Figure: Top A: Light-activated self-propelled Janus particles. a) SEM image of light activated Janus particles showing the TiO2 cap upon SiO2 sphere. b) The UV mediated catalytic decomposition of H2O2 at the TiO2 face of the particle. The gradient causes the particle to move by diffusiophoresis towards the TiO2 surface. The units in (b) are µm. c) Trajectories of active Janus particles when the UV light is on (red) and off (black) over 3s acquisition. Bottom panel B: Light-controlled crystal formation in active-passive colloids (under light illumination ). (a-d) A sequence of images showing the growth of crystals under UV illumination. Active particles can be distinguished from the passive ones by the dark crescent or ring at their edge. (e) Crystals melt by thermal diffusion when the light is turned off. Scale bar indicates 5 µm.
Chemical motors
Dhruv P. Singh, Udit Choudhury, Tingting Yu, Mariana Alarcon-Correa, Mihail Popescu, Peer Fischer
We study out-of-equilibrium dynamic assembly and self-organization with chemically active colloids, which are also known as chemical motors. Apart from dynamic assembly, these self-propelling colloids also show collective effects similar to those observed in living systems. A major challenge is to obtain sufficiently large numbers of active colloids and to operate them stably at high density. Our research addresses these questions. Very recently, we could show that self-propelling colloidal clusters can even form due to spontaneous symmetry breaking [1]. We could also show that we can realize a material from active colloids whose viscosity can be switched optically [2].

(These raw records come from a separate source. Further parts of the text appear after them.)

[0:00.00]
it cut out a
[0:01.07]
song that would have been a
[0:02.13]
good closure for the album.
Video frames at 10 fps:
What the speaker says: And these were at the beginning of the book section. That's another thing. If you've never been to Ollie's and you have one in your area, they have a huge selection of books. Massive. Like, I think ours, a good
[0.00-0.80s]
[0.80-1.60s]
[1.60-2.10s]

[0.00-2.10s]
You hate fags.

Janus particles composed of SiO2 and TiO2 halves self-propel when illuminated with UV light (see Figure Aa-b). The propulsion arises from the photocatalytic decomposition of hydrogen peroxide at the TiO2 surface by UV- promoted electron hole pairs (see Figure Ac). The reaction products develop near the TiO2 hemisphere and thus induce a chemical gradient between the poles of the Janus colloid, leading to self-phoretic motion of the particle. The chemical gradient can also induce attractive phoretic interactions between the colloids leading to the formation of the assemblies or structures. When passive SiO2 colloids are added, the active colloids induce the assembly of the passive colloids. Small clusters are formed that are themselves mobile (Figure Ba-d). The entire self-assembly is controllable and reversible through the UV illumination: when the light is switched off (Figure Be), the clusters “melt”.

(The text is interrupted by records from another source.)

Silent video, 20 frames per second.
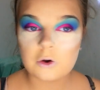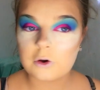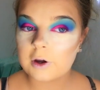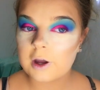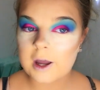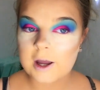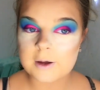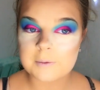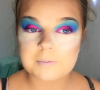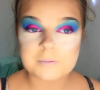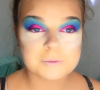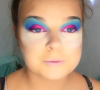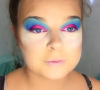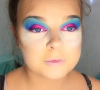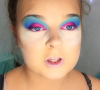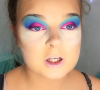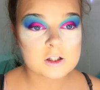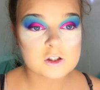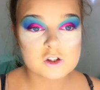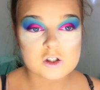Okay,
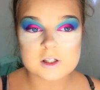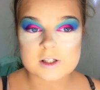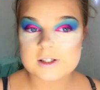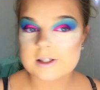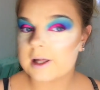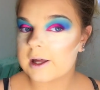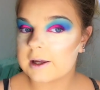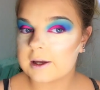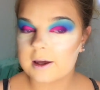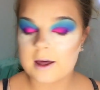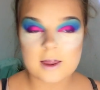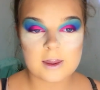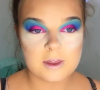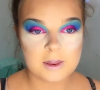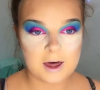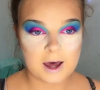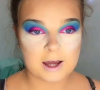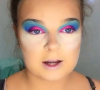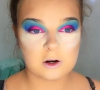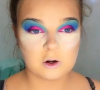just like
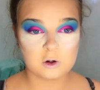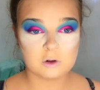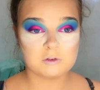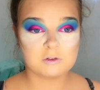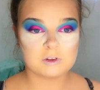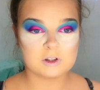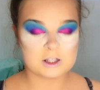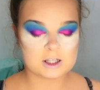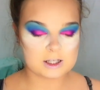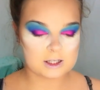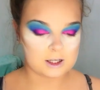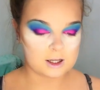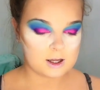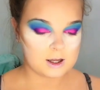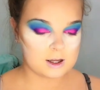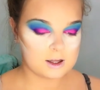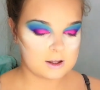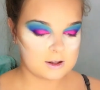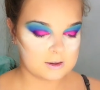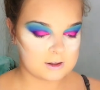that. Hopefully
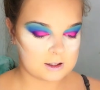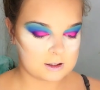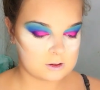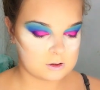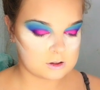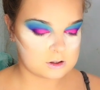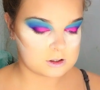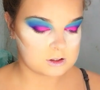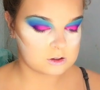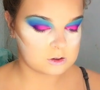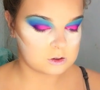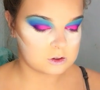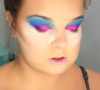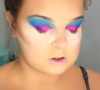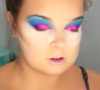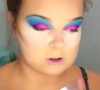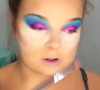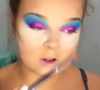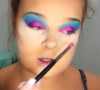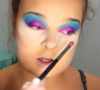that looks as good
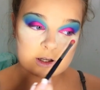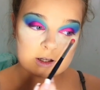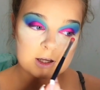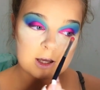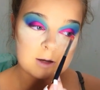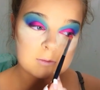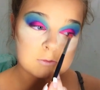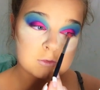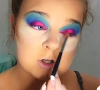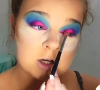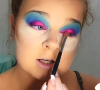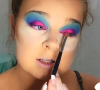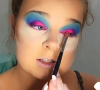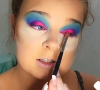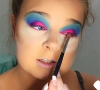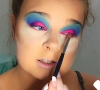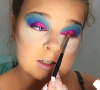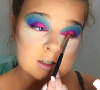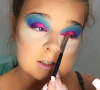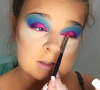on camera as
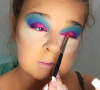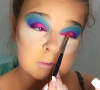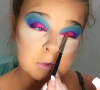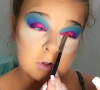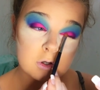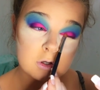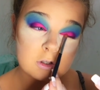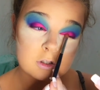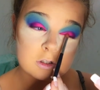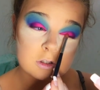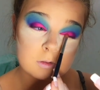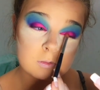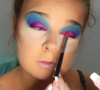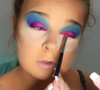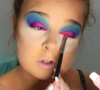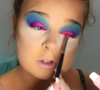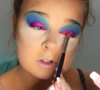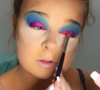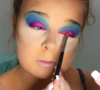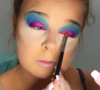it does in person,
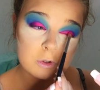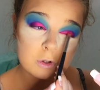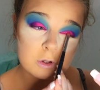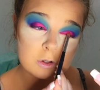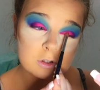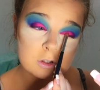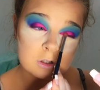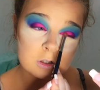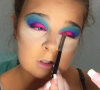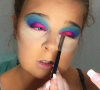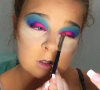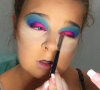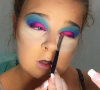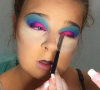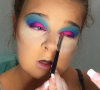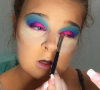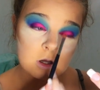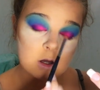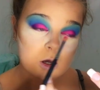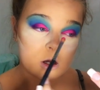because in person,
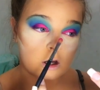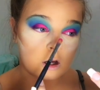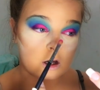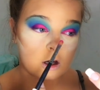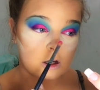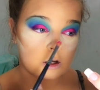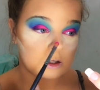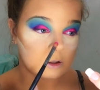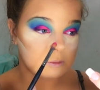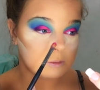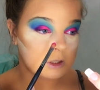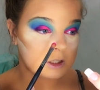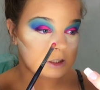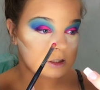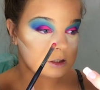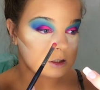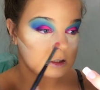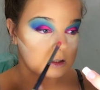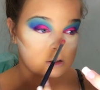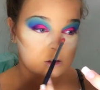I don't
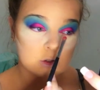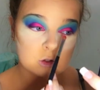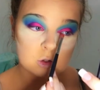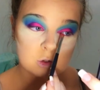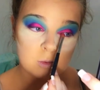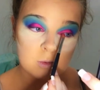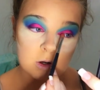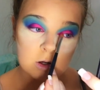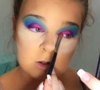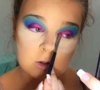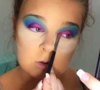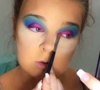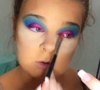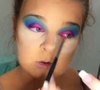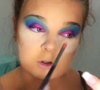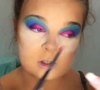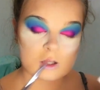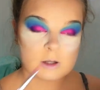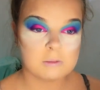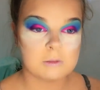mean to toot my own
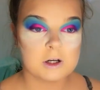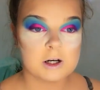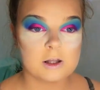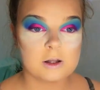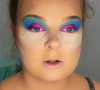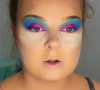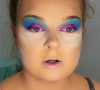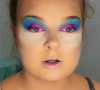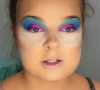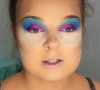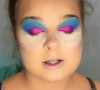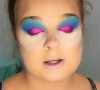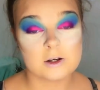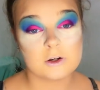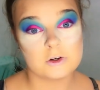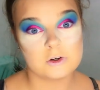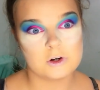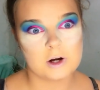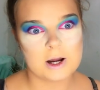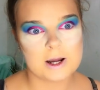horn here, but it looks
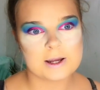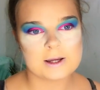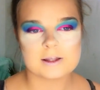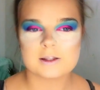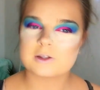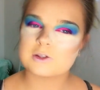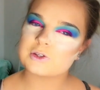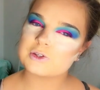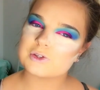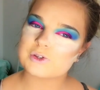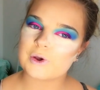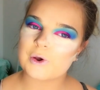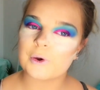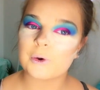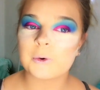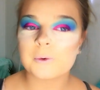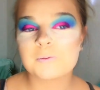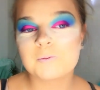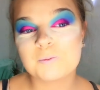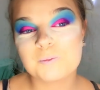great. So,
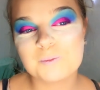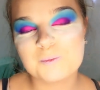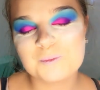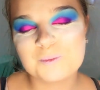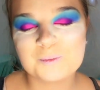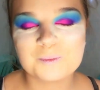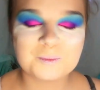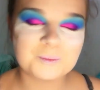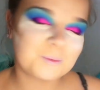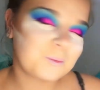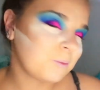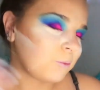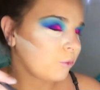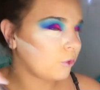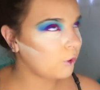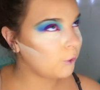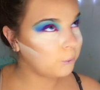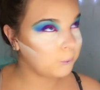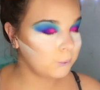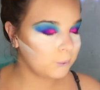
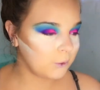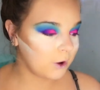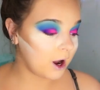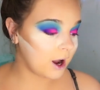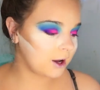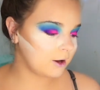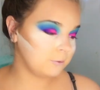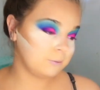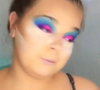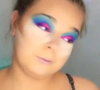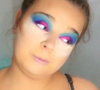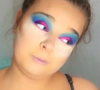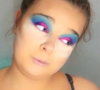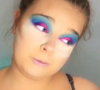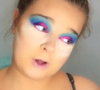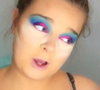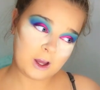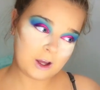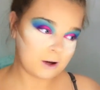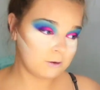okay,
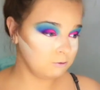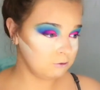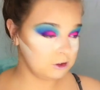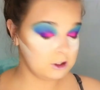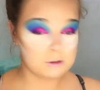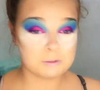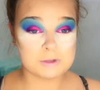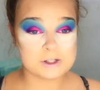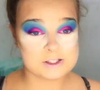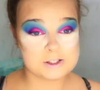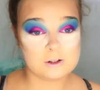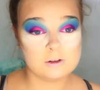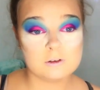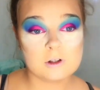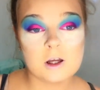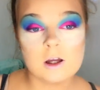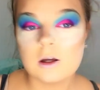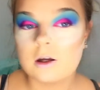I'm feeling myself.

Chemical motors show rich behaviours and serve as model systems for active matter. Dynamic self-assembly leads to structures that cannot be obtained in purely passive systems [3].
Literature:
[1] T. Yu, P. Chuphal, S. Thakur, S.Y. Reigh, D.P. Singh, P. Fischer, Chem. Comm., 54, 11933-11936, 2018.
[2] Udit Choudhury, Dhruv P. Singh, Tian Qiu, Peer Fischer, Adv. Mat., (1807382), 2019.
[3] Dhruv P. Singh, Udit Choudhury, Peer Fischer, Andrew G. Mark, Adv. Mat. 29, 1701328, 2017.